Chiller Type: Air-Cooled vs Water-Cooled
공랭식 냉각기:
• Lower installation cost, no cooling tower required.
• Suitable for small-to-medium injection molding shops.
• Performance drops in hot ambient conditions.수냉식 냉각기:
• Preferred for large plastic processing plants.
• Higher efficiency, quieter, more reliable in hot climates.
• Require cooling tower, water treatment, and higher maintenance.
Process Fluids, Refrigerants & Mold Protection
Process fluids: Closed-loop systems often use water or water-glycol mixtures. For mold protection, water must be treated to prevent scale, corrosion, and bacterial growth.
Refrigerants: Select low-GWP refrigerants that comply with current and upcoming regulations.
Temperature requirements: Plastic molds often require chilled water between 50–70°F (10–21°C), with tight control to ±1°C.
Energy Efficiency & Cycle Time Optimization
Efficiency metrics: Evaluate COP and part-load performance, as machines seldom operate at constant full load.
Cycle time reduction: Optimized mold cooling shortens cycle time, directly increasing output.

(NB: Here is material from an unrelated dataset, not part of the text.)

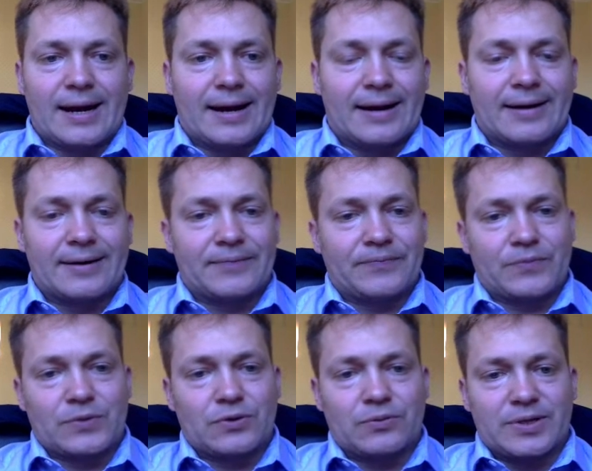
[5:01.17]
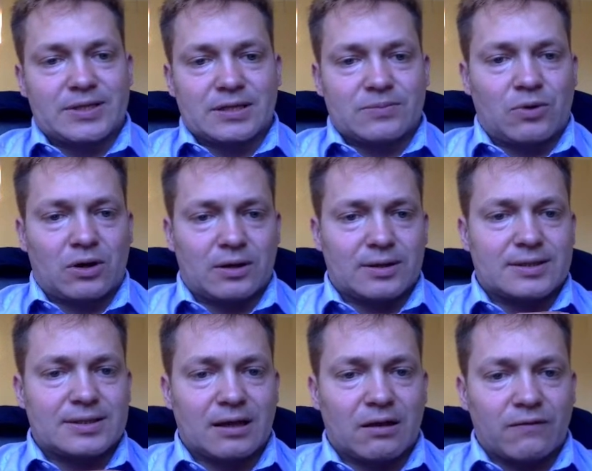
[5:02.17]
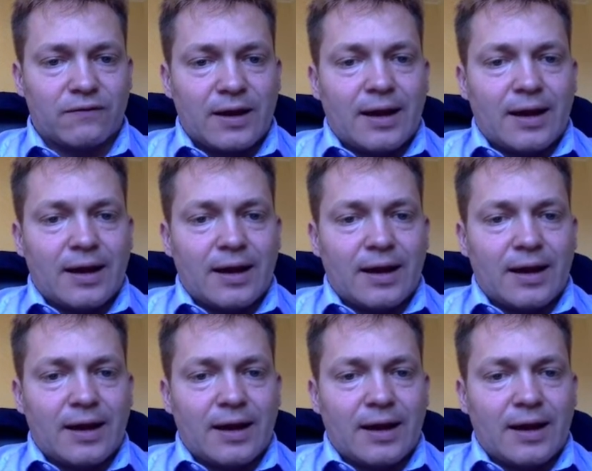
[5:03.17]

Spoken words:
your business model itself.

Heat recovery: Some systems reuse waste heat for building heating or drying processes, improving overall efficiency.
Environmental & Regulatory Considerations
Refrigerant compliance: Ensure chillers use refrigerants approved under local and international regulations.
Water management: Water-cooled systems require proper treatment to prevent scaling and bacterial growth (e.g., Legionella risks).

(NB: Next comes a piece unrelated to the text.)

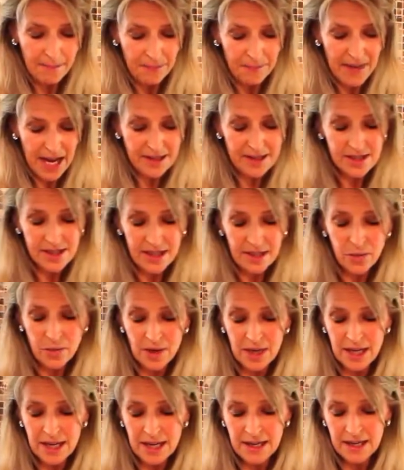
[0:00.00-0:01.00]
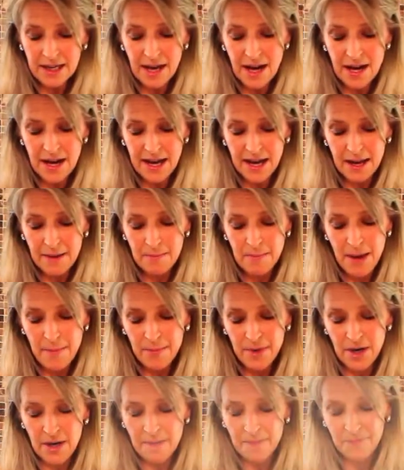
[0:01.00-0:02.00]
Next ingredient, cayenne
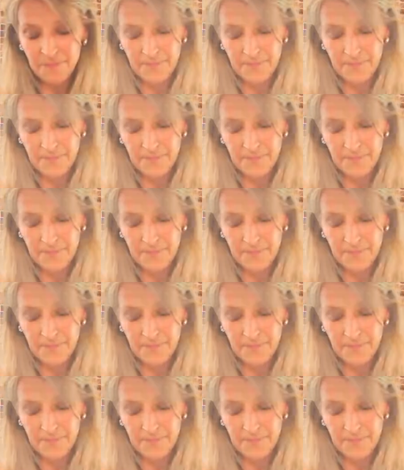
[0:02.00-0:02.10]
pepper,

Noise levels: Air-cooled chillers near production areas may require noise attenuation measures.
Integration With Injection Molding and Extrusion Systems
Centralized vs Decentralized Systems:
• Central chiller plants serve multiple machines, offering efficiency and redundancy.
• Portable chillers serve individual machines, giving flexibility and redundancy at the unit level.Cooling tower & auxiliary equipment: For water-cooled chillers, ensure proper tower sizing and pumping capacity.
Automation: Integration with molding machine controllers (PLC, SCADA) allows automated temperature adjustments and alarms.
Maintenance, Reliability & Redundancy
Preventive maintenance: Regular descaling, filter replacement, and compressor service extend chiller life.
Redundancy: For high-volume plants, N+1 redundancy ensures uptime during maintenance or breakdown.
Diagnostics & monitoring: IoT-enabled chillers provide real-time temperature, pressure, and flow monitoring to prevent downtime.
Summary Checklist for Plastics Applications
| Factor | Consideration |
|---|---|
| 냉각 부하 | Based on molding/ extrusion heat load and cycle times |
| 칠러 유형 | Air-cooled for small shops, water-cooled for high-capacity continuous production |
| Fluids & Refrigerants | Treated water or glycol; low-GWP refrigerants |
| 능률 | COP, part-load, cycle time optimization |
| Environmental | Refrigerant regulations, water treatment, noise control |
| Integration | Central vs portable chillers, automation compatibility |
| 유지 | Redundancy, spare parts, easy access for cleaning and service |
| 지원하다 | Local service availability, diagnostics, warranties |
결론
In plastics manufacturing, chillers are not just auxiliary equipment—they are production enablers. The right system reduces cycle time, improves product quality, prevents mold damage, and lowers energy costs.
By carefully evaluating cooling load, chiller type, fluids, efficiency, and integration with molding equipment, plastics processors can choose chillers that safeguard both productivity and profitability.